**WHAT NEEDS TO BE DONE:** Everything from the line that has "[00:04:47.33 to 00:04:48.33]" to the last line of the listing must be repeated exactly, and nothing more; omit the pictures.

········

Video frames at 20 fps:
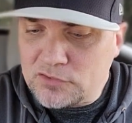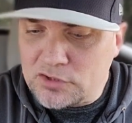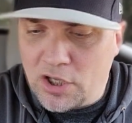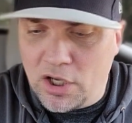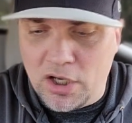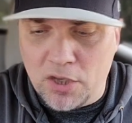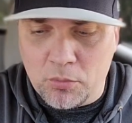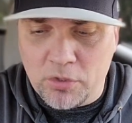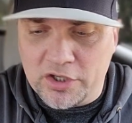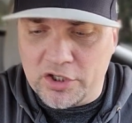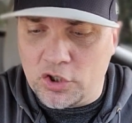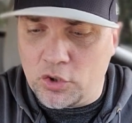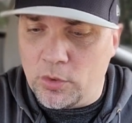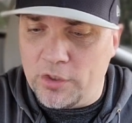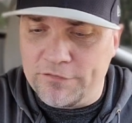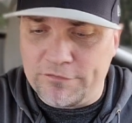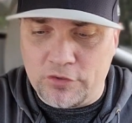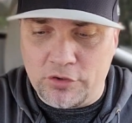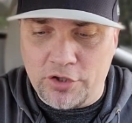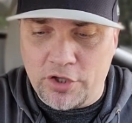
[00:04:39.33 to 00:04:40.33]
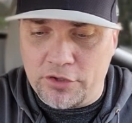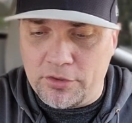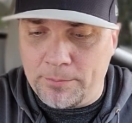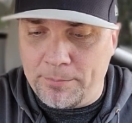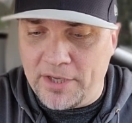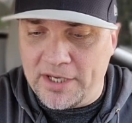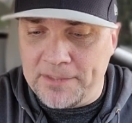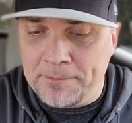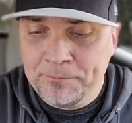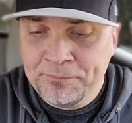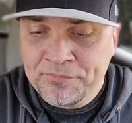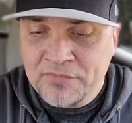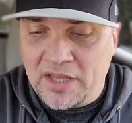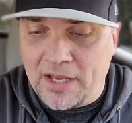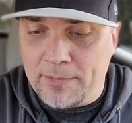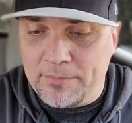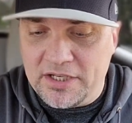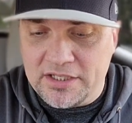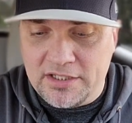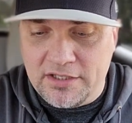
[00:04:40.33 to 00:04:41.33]
We're going to go in for another bite.
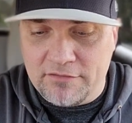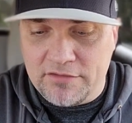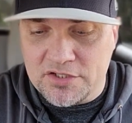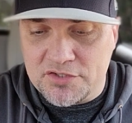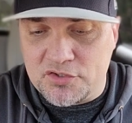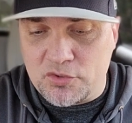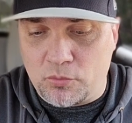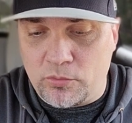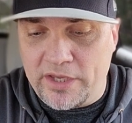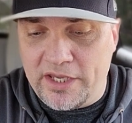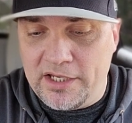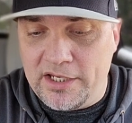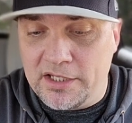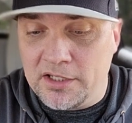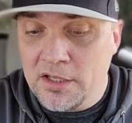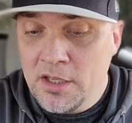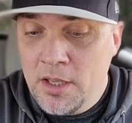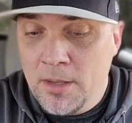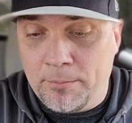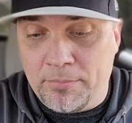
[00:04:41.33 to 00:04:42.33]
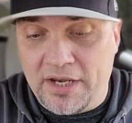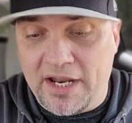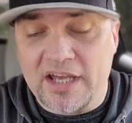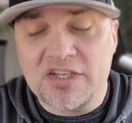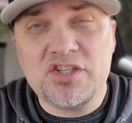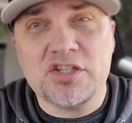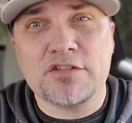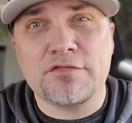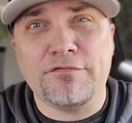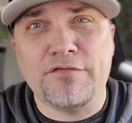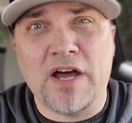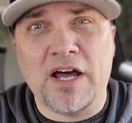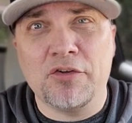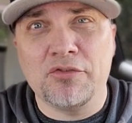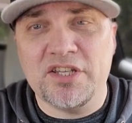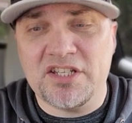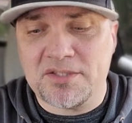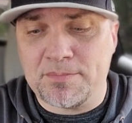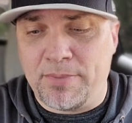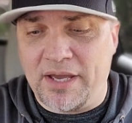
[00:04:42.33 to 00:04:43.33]
I'm going to give this a rating, but I just
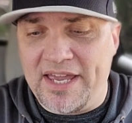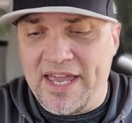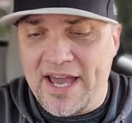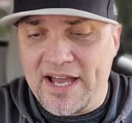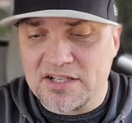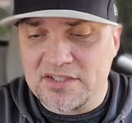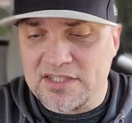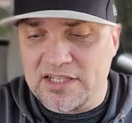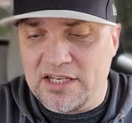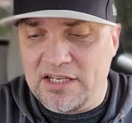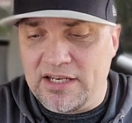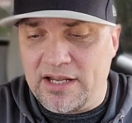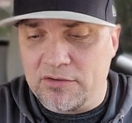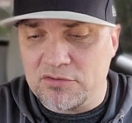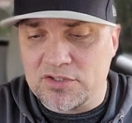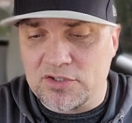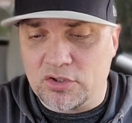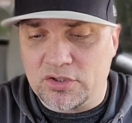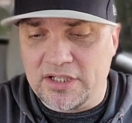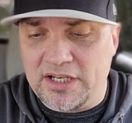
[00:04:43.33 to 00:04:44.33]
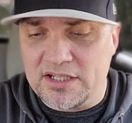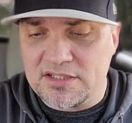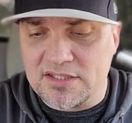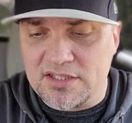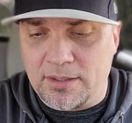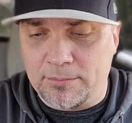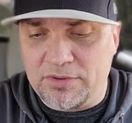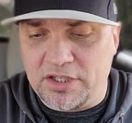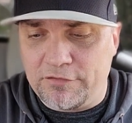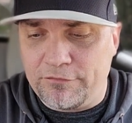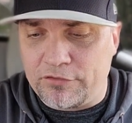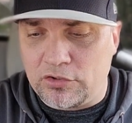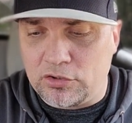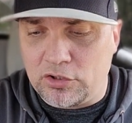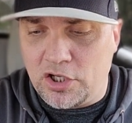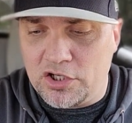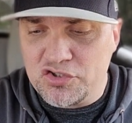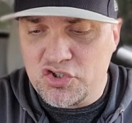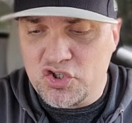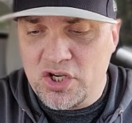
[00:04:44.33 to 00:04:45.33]
found this by accident. I was looking at something for
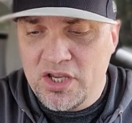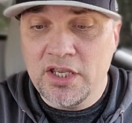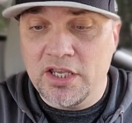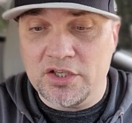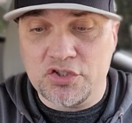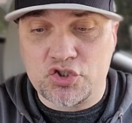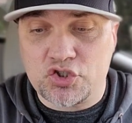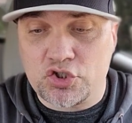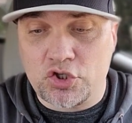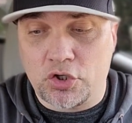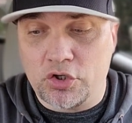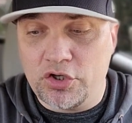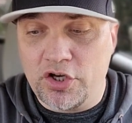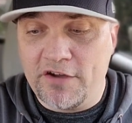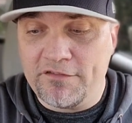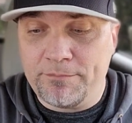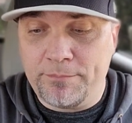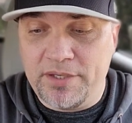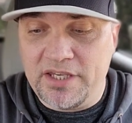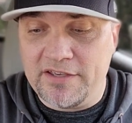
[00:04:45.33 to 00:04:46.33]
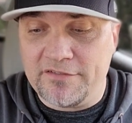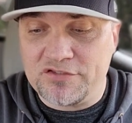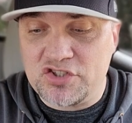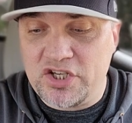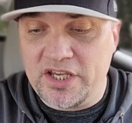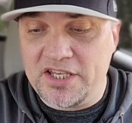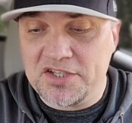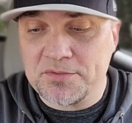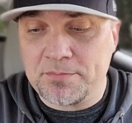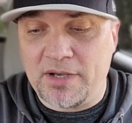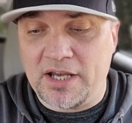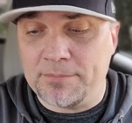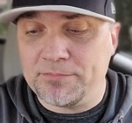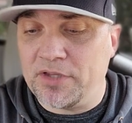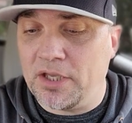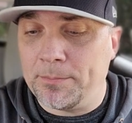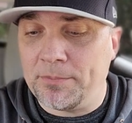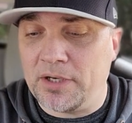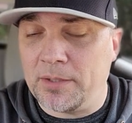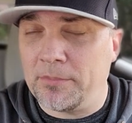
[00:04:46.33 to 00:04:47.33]
lunch and sure enough, P.F. Chang's popped
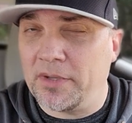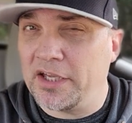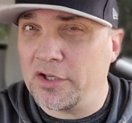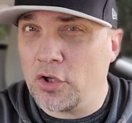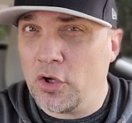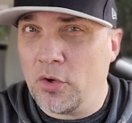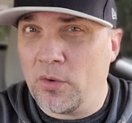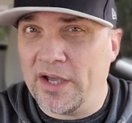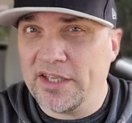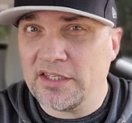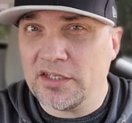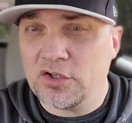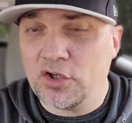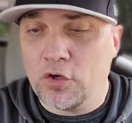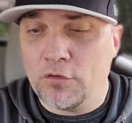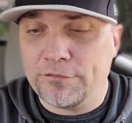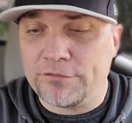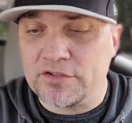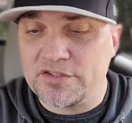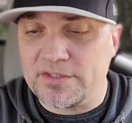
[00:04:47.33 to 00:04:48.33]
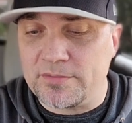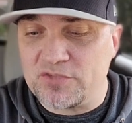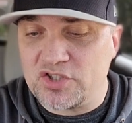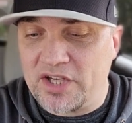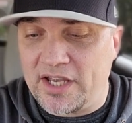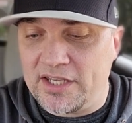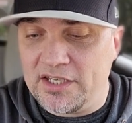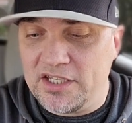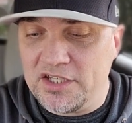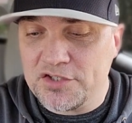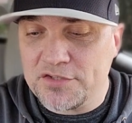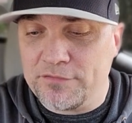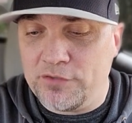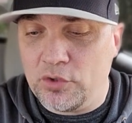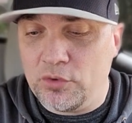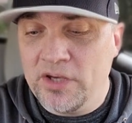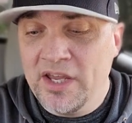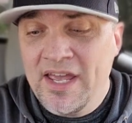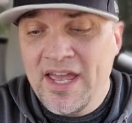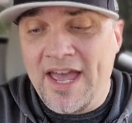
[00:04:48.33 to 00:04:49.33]
up and I'm like, oh, I can go for some Chinese
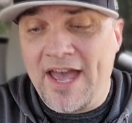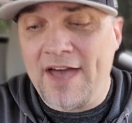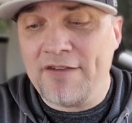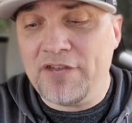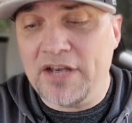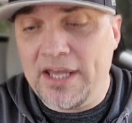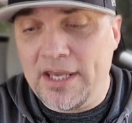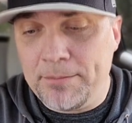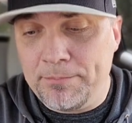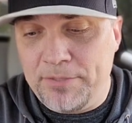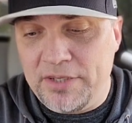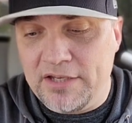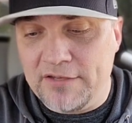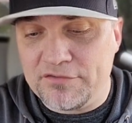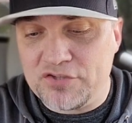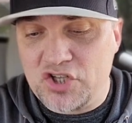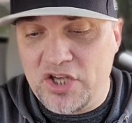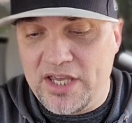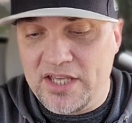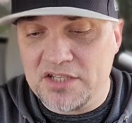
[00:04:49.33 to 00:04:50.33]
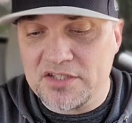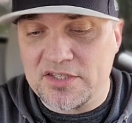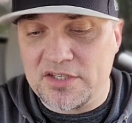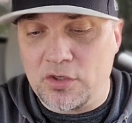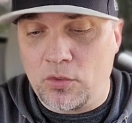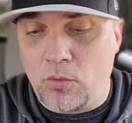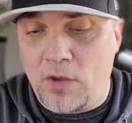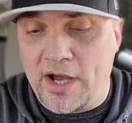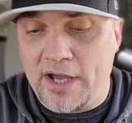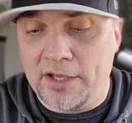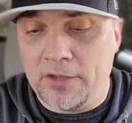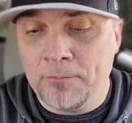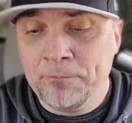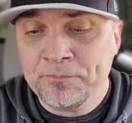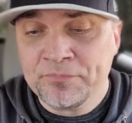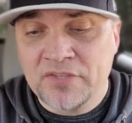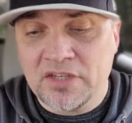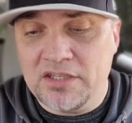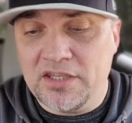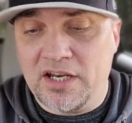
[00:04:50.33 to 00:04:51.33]
food. Haven't had P.F. Chang's in a while.
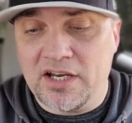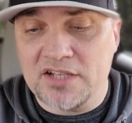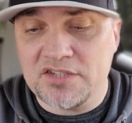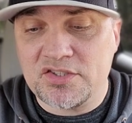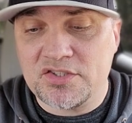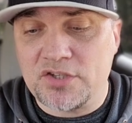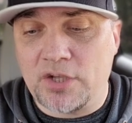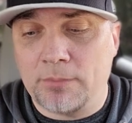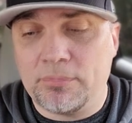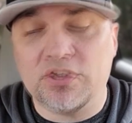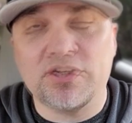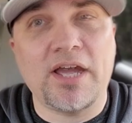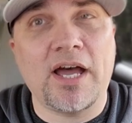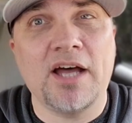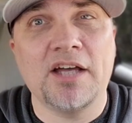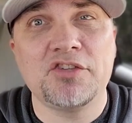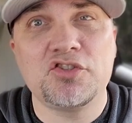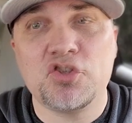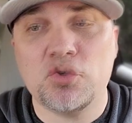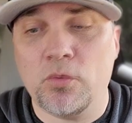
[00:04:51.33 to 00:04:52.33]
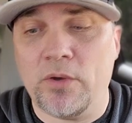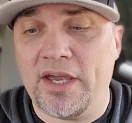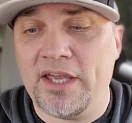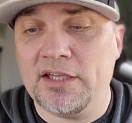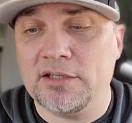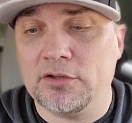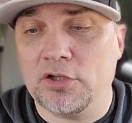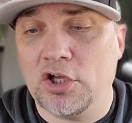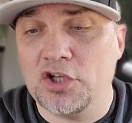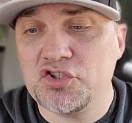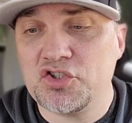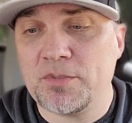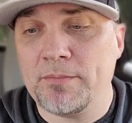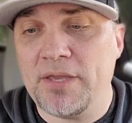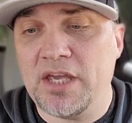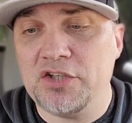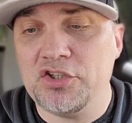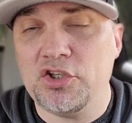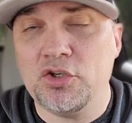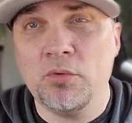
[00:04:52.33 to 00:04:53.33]
And then I stumbled onto a lunch
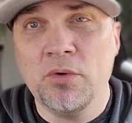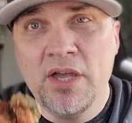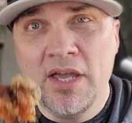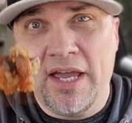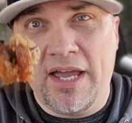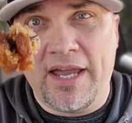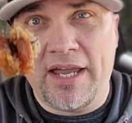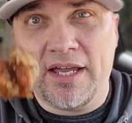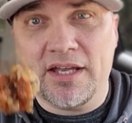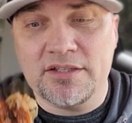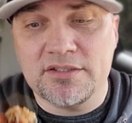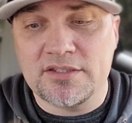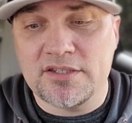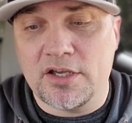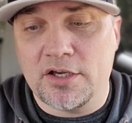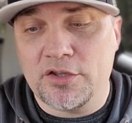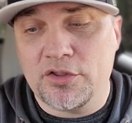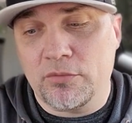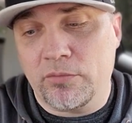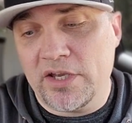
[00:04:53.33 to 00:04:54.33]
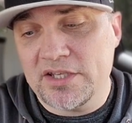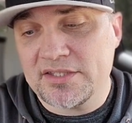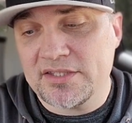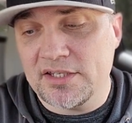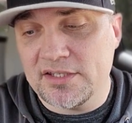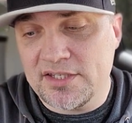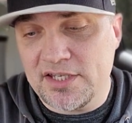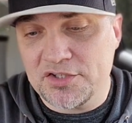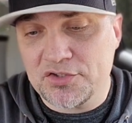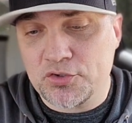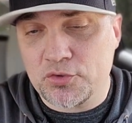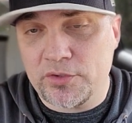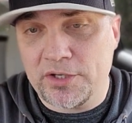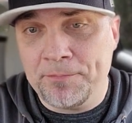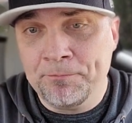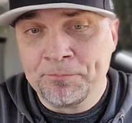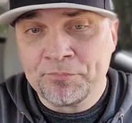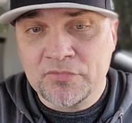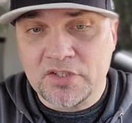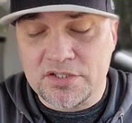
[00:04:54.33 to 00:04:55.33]
menu and the rest is
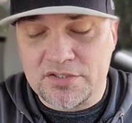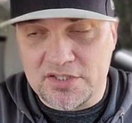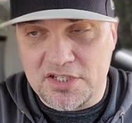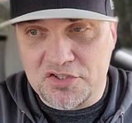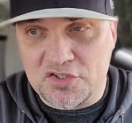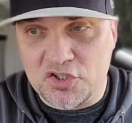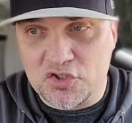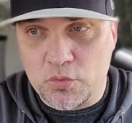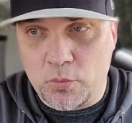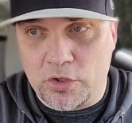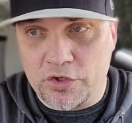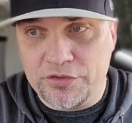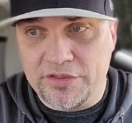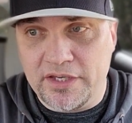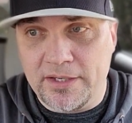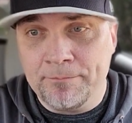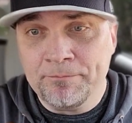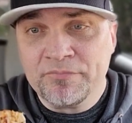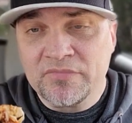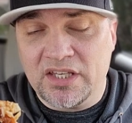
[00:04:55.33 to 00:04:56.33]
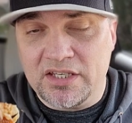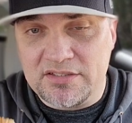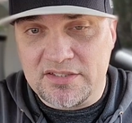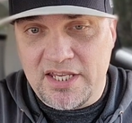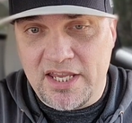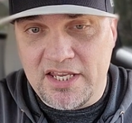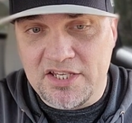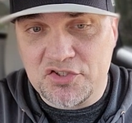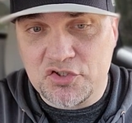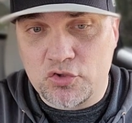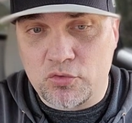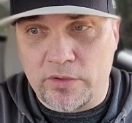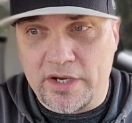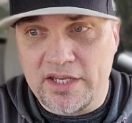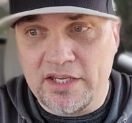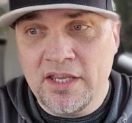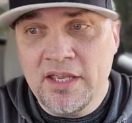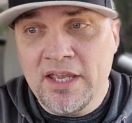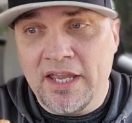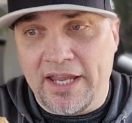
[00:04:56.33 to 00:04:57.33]
history because this is worth it. It tastes
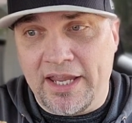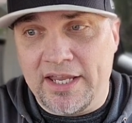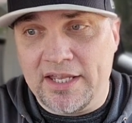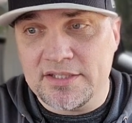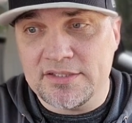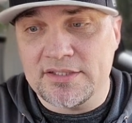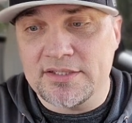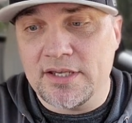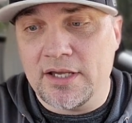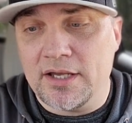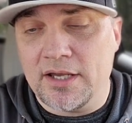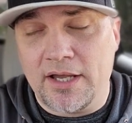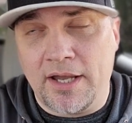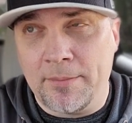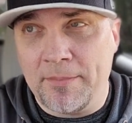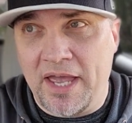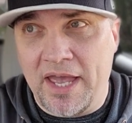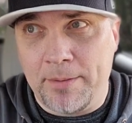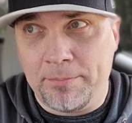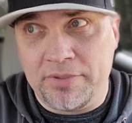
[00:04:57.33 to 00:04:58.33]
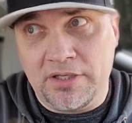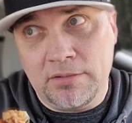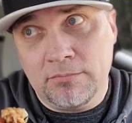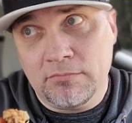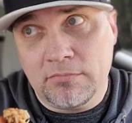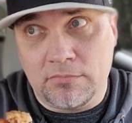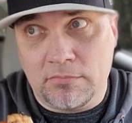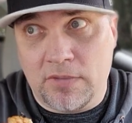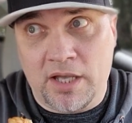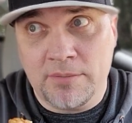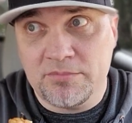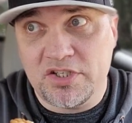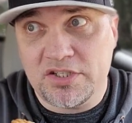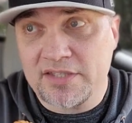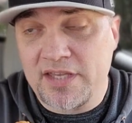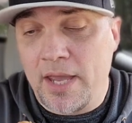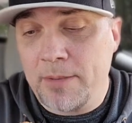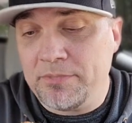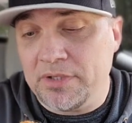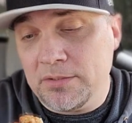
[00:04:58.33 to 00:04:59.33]
great. And I'm happy. I'm
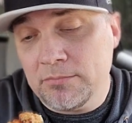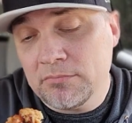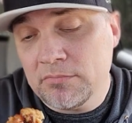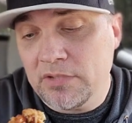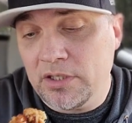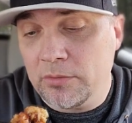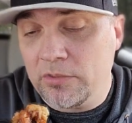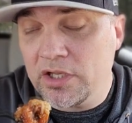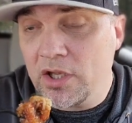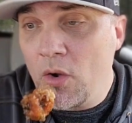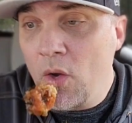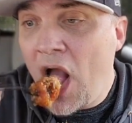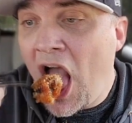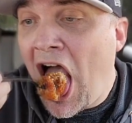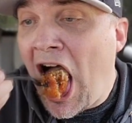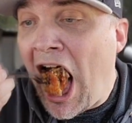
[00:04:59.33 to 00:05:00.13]
just happy. Here we go.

········

**OUTPUT BELOW:**
[00:04:47.33 to 00:04:48.33]
[00:04:48.33 to 00:04:49.33]
up and I'm like, oh, I can go for some Chinese
[00:04:49.33 to 00:04:50.33]
[00:04:50.33 to 00:04:51.33]
food. Haven't had P.F. Chang's in a while.
[00:04:51.33 to 00:04:52.33]
[00:04:52.33 to 00:04:53.33]
And then I stumbled onto a lunch
[00:04:53.33 to 00:04:54.33]
[00:04:54.33 to 00:04:55.33]
menu and the rest is
[00:04:55.33 to 00:04:56.33]
[00:04:56.33 to 00:04:57.33]
history because this is worth it. It tastes
[00:04:57.33 to 00:04:58.33]
[00:04:58.33 to 00:04:59.33]
great. And I'm happy. I'm
[00:04:59.33 to 00:05:00.13]
just happy. Here we go.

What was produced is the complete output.